Stored items
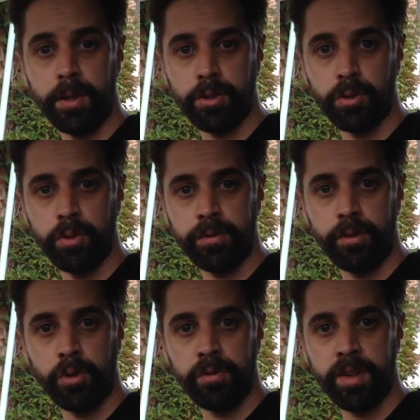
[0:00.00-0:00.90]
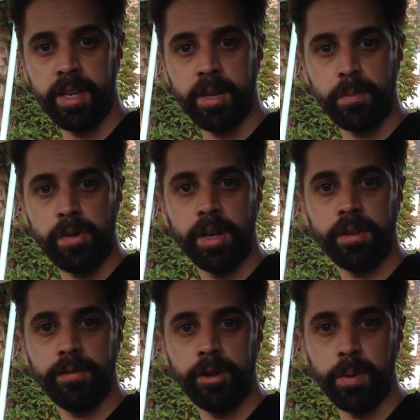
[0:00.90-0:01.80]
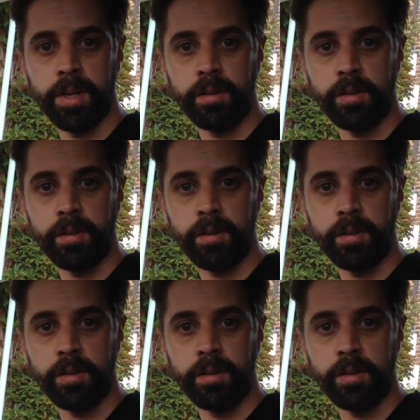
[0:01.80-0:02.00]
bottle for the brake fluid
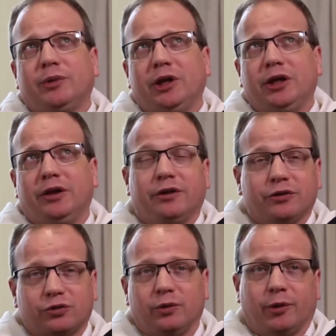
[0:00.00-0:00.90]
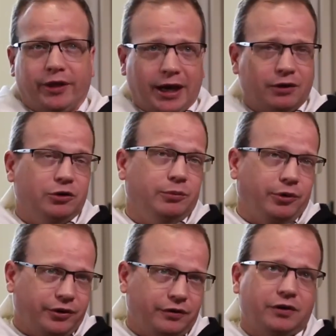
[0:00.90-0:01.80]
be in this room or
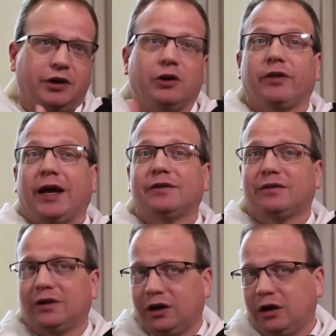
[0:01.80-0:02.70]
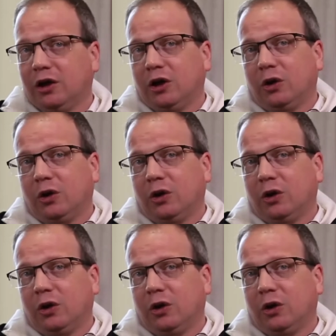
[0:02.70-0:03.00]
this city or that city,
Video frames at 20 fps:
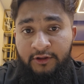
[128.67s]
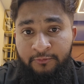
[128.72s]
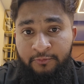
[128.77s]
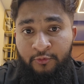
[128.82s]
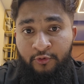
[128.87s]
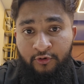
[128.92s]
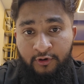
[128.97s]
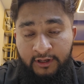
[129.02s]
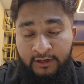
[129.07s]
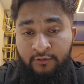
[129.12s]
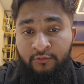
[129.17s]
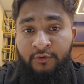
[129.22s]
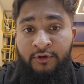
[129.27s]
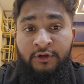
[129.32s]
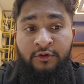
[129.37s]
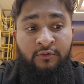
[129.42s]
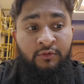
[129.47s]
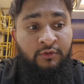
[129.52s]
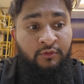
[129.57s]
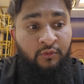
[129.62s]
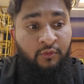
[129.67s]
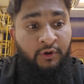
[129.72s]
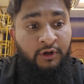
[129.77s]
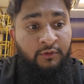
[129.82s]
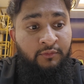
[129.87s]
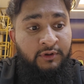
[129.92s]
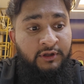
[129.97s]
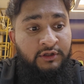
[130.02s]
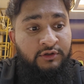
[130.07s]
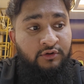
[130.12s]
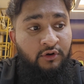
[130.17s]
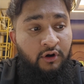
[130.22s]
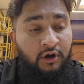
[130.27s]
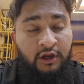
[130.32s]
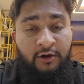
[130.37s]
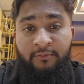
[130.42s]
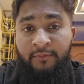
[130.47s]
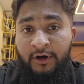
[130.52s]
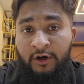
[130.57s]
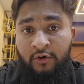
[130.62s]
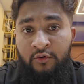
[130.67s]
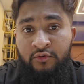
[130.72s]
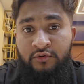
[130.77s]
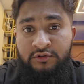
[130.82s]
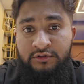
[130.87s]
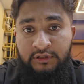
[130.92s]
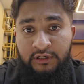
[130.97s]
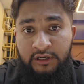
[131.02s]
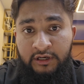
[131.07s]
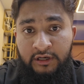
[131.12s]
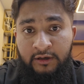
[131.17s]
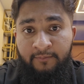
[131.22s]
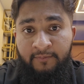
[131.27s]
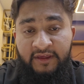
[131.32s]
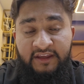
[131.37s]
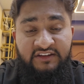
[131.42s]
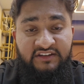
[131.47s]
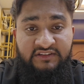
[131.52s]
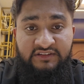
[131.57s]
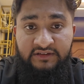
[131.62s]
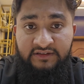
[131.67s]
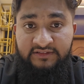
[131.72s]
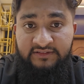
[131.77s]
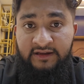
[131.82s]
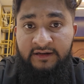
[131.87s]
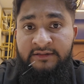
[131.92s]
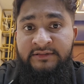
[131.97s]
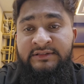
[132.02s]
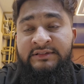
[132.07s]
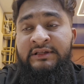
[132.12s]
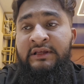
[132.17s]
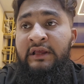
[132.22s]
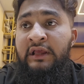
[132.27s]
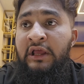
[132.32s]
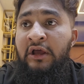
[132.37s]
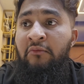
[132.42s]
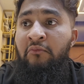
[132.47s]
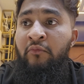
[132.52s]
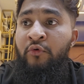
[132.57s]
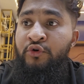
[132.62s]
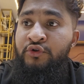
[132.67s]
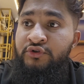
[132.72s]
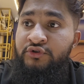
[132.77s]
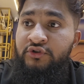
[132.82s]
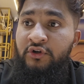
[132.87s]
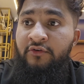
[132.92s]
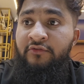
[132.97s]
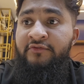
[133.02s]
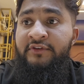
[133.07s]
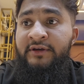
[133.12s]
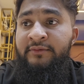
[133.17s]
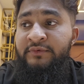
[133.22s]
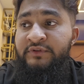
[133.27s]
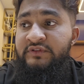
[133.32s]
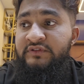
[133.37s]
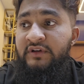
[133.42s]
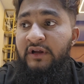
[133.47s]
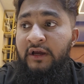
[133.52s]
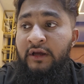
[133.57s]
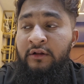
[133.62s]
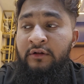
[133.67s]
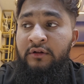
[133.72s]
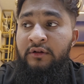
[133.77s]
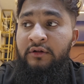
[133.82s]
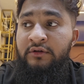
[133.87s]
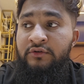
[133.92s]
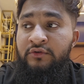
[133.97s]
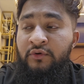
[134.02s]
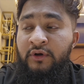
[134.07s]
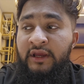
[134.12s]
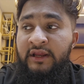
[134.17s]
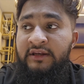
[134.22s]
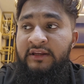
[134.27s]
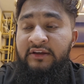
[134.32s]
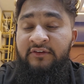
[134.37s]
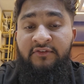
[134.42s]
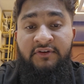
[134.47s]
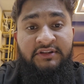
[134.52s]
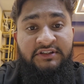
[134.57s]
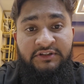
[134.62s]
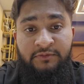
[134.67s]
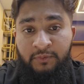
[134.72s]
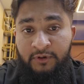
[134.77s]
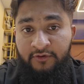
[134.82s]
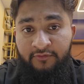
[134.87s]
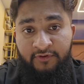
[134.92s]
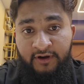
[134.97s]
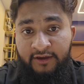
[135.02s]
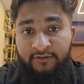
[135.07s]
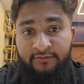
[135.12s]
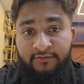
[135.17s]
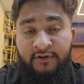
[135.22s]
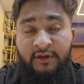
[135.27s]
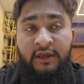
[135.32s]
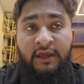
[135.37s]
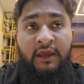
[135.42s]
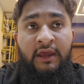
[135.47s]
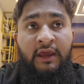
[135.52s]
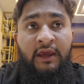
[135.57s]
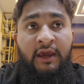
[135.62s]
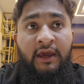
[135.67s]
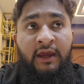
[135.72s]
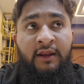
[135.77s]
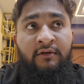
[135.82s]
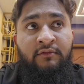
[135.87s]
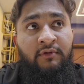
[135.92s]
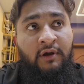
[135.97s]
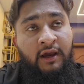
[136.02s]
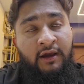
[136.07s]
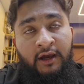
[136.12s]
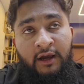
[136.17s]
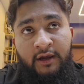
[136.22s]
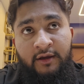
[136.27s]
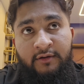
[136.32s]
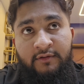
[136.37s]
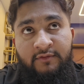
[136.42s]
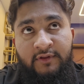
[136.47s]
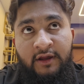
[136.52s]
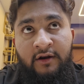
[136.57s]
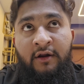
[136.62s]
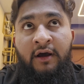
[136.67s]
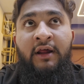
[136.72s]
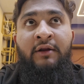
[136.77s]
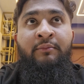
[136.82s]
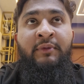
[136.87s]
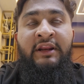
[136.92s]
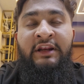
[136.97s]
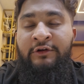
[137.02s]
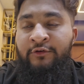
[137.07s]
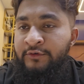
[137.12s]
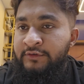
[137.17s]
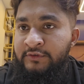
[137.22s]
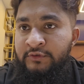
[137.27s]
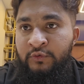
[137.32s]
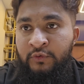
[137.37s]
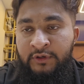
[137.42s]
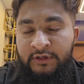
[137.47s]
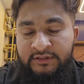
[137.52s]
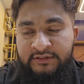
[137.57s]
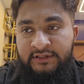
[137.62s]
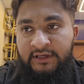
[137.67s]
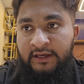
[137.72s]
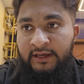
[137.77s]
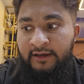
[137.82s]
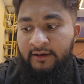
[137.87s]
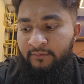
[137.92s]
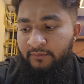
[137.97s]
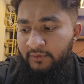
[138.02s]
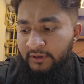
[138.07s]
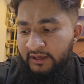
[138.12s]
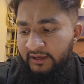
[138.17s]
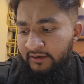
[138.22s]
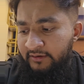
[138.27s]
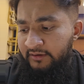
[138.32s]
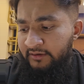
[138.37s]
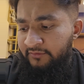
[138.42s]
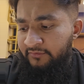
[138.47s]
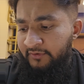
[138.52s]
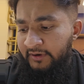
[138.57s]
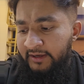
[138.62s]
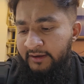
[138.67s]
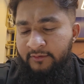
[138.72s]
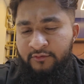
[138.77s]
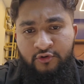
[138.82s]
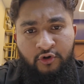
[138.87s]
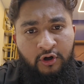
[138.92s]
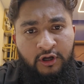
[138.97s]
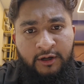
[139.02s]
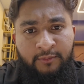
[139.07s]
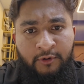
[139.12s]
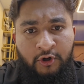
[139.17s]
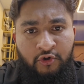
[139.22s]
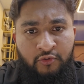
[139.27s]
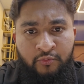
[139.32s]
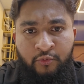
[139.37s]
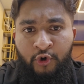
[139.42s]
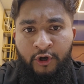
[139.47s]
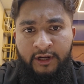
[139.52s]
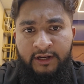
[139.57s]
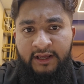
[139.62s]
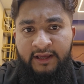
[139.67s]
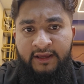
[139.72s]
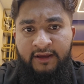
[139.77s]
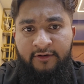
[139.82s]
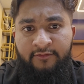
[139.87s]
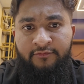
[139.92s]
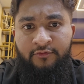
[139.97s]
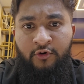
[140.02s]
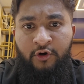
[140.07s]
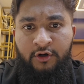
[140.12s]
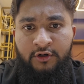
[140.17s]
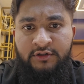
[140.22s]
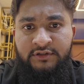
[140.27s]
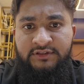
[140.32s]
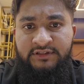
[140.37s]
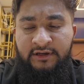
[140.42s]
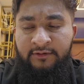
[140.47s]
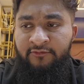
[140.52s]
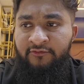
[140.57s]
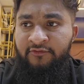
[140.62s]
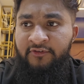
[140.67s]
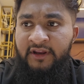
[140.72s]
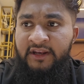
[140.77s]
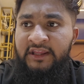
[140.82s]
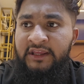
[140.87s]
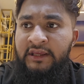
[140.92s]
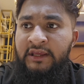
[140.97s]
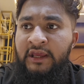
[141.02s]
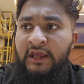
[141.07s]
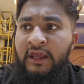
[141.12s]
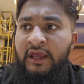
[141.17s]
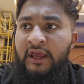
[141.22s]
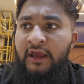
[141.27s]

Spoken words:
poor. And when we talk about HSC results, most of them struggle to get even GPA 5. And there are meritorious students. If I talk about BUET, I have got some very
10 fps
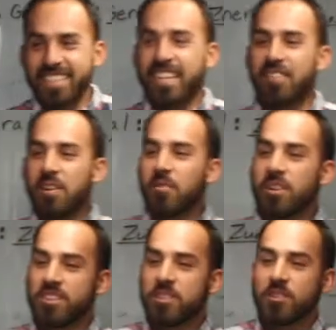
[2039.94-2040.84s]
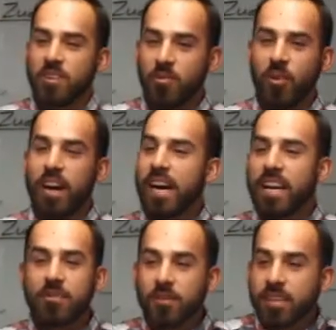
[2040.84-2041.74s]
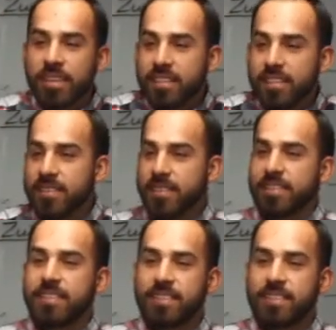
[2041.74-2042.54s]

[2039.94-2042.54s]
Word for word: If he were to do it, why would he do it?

> _WHAT TO PRODUCE_
Every entry above should be given again exactly, with no images included.

> _TASK SOLUTION_
[0:00.00-0:00.90]
[0:00.90-0:01.80]
[0:01.80-0:02.00]
bottle for the brake fluid
[0:00.00-0:00.90]
[0:00.90-0:01.80]
be in this room or
[0:01.80-0:02.70]
[0:02.70-0:03.00]
this city or that city,
Video frames at 20 fps:
[128.67s]
[128.72s]
[128.77s]
[128.82s]
[128.87s]
[128.92s]
[128.97s]
[129.02s]
[129.07s]
[129.12s]
[129.17s]
[129.22s]
[129.27s]
[129.32s]
[129.37s]
[129.42s]
[129.47s]
[129.52s]
[129.57s]
[129.62s]
[129.67s]
[129.72s]
[129.77s]
[129.82s]
[129.87s]
[129.92s]
[129.97s]
[130.02s]
[130.07s]
[130.12s]
[130.17s]
[130.22s]
[130.27s]
[130.32s]
[130.37s]
[130.42s]
[130.47s]
[130.52s]
[130.57s]
[130.62s]
[130.67s]
[130.72s]
[130.77s]
[130.82s]
[130.87s]
[130.92s]
[130.97s]
[131.02s]
[131.07s]
[131.12s]
[131.17s]
[131.22s]
[131.27s]
[131.32s]
[131.37s]
[131.42s]
[131.47s]
[131.52s]
[131.57s]
[131.62s]
[131.67s]
[131.72s]
[131.77s]
[131.82s]
[131.87s]
[131.92s]
[131.97s]
[132.02s]
[132.07s]
[132.12s]
[132.17s]
[132.22s]
[132.27s]
[132.32s]
[132.37s]
[132.42s]
[132.47s]
[132.52s]
[132.57s]
[132.62s]
[132.67s]
[132.72s]
[132.77s]
[132.82s]
[132.87s]
[132.92s]
[132.97s]
[133.02s]
[133.07s]
[133.12s]
[133.17s]
[133.22s]
[133.27s]
[133.32s]
[133.37s]
[133.42s]
[133.47s]
[133.52s]
[133.57s]
[133.62s]
[133.67s]
[133.72s]
[133.77s]
[133.82s]
[133.87s]
[133.92s]
[133.97s]
[134.02s]
[134.07s]
[134.12s]
[134.17s]
[134.22s]
[134.27s]
[134.32s]
[134.37s]
[134.42s]
[134.47s]
[134.52s]
[134.57s]
[134.62s]
[134.67s]
[134.72s]
[134.77s]
[134.82s]
[134.87s]
[134.92s]
[134.97s]
[135.02s]
[135.07s]
[135.12s]
[135.17s]
[135.22s]
[135.27s]
[135.32s]
[135.37s]
[135.42s]
[135.47s]
[135.52s]
[135.57s]
[135.62s]
[135.67s]
[135.72s]
[135.77s]
[135.82s]
[135.87s]
[135.92s]
[135.97s]
[136.02s]
[136.07s]
[136.12s]
[136.17s]
[136.22s]
[136.27s]
[136.32s]
[136.37s]
[136.42s]
[136.47s]
[136.52s]
[136.57s]
[136.62s]
[136.67s]
[136.72s]
[136.77s]
[136.82s]
[136.87s]
[136.92s]
[136.97s]
[137.02s]
[137.07s]
[137.12s]
[137.17s]
[137.22s]
[137.27s]
[137.32s]
[137.37s]
[137.42s]
[137.47s]
[137.52s]
[137.57s]
[137.62s]
[137.67s]
[137.72s]
[137.77s]
[137.82s]
[137.87s]
[137.92s]
[137.97s]
[138.02s]
[138.07s]
[138.12s]
[138.17s]
[138.22s]
[138.27s]
[138.32s]
[138.37s]
[138.42s]
[138.47s]
[138.52s]
[138.57s]
[138.62s]
[138.67s]
[138.72s]
[138.77s]
[138.82s]
[138.87s]
[138.92s]
[138.97s]
[139.02s]
[139.07s]
[139.12s]
[139.17s]
[139.22s]
[139.27s]
[139.32s]
[139.37s]
[139.42s]
[139.47s]
[139.52s]
[139.57s]
[139.62s]
[139.67s]
[139.72s]
[139.77s]
[139.82s]
[139.87s]
[139.92s]
[139.97s]
[140.02s]
[140.07s]
[140.12s]
[140.17s]
[140.22s]
[140.27s]
[140.32s]
[140.37s]
[140.42s]
[140.47s]
[140.52s]
[140.57s]
[140.62s]
[140.67s]
[140.72s]
[140.77s]
[140.82s]
[140.87s]
[140.92s]
[140.97s]
[141.02s]
[141.07s]
[141.12s]
[141.17s]
[141.22s]
[141.27s]

Spoken words:
poor. And when we talk about HSC results, most of them struggle to get even GPA 5. And there are meritorious students. If I talk about BUET, I have got some very
10 fps
[2039.94-2040.84s]
[2040.84-2041.74s]
[2041.74-2042.54s]

[2039.94-2042.54s]
Word for word: If he were to do it, why would he do it?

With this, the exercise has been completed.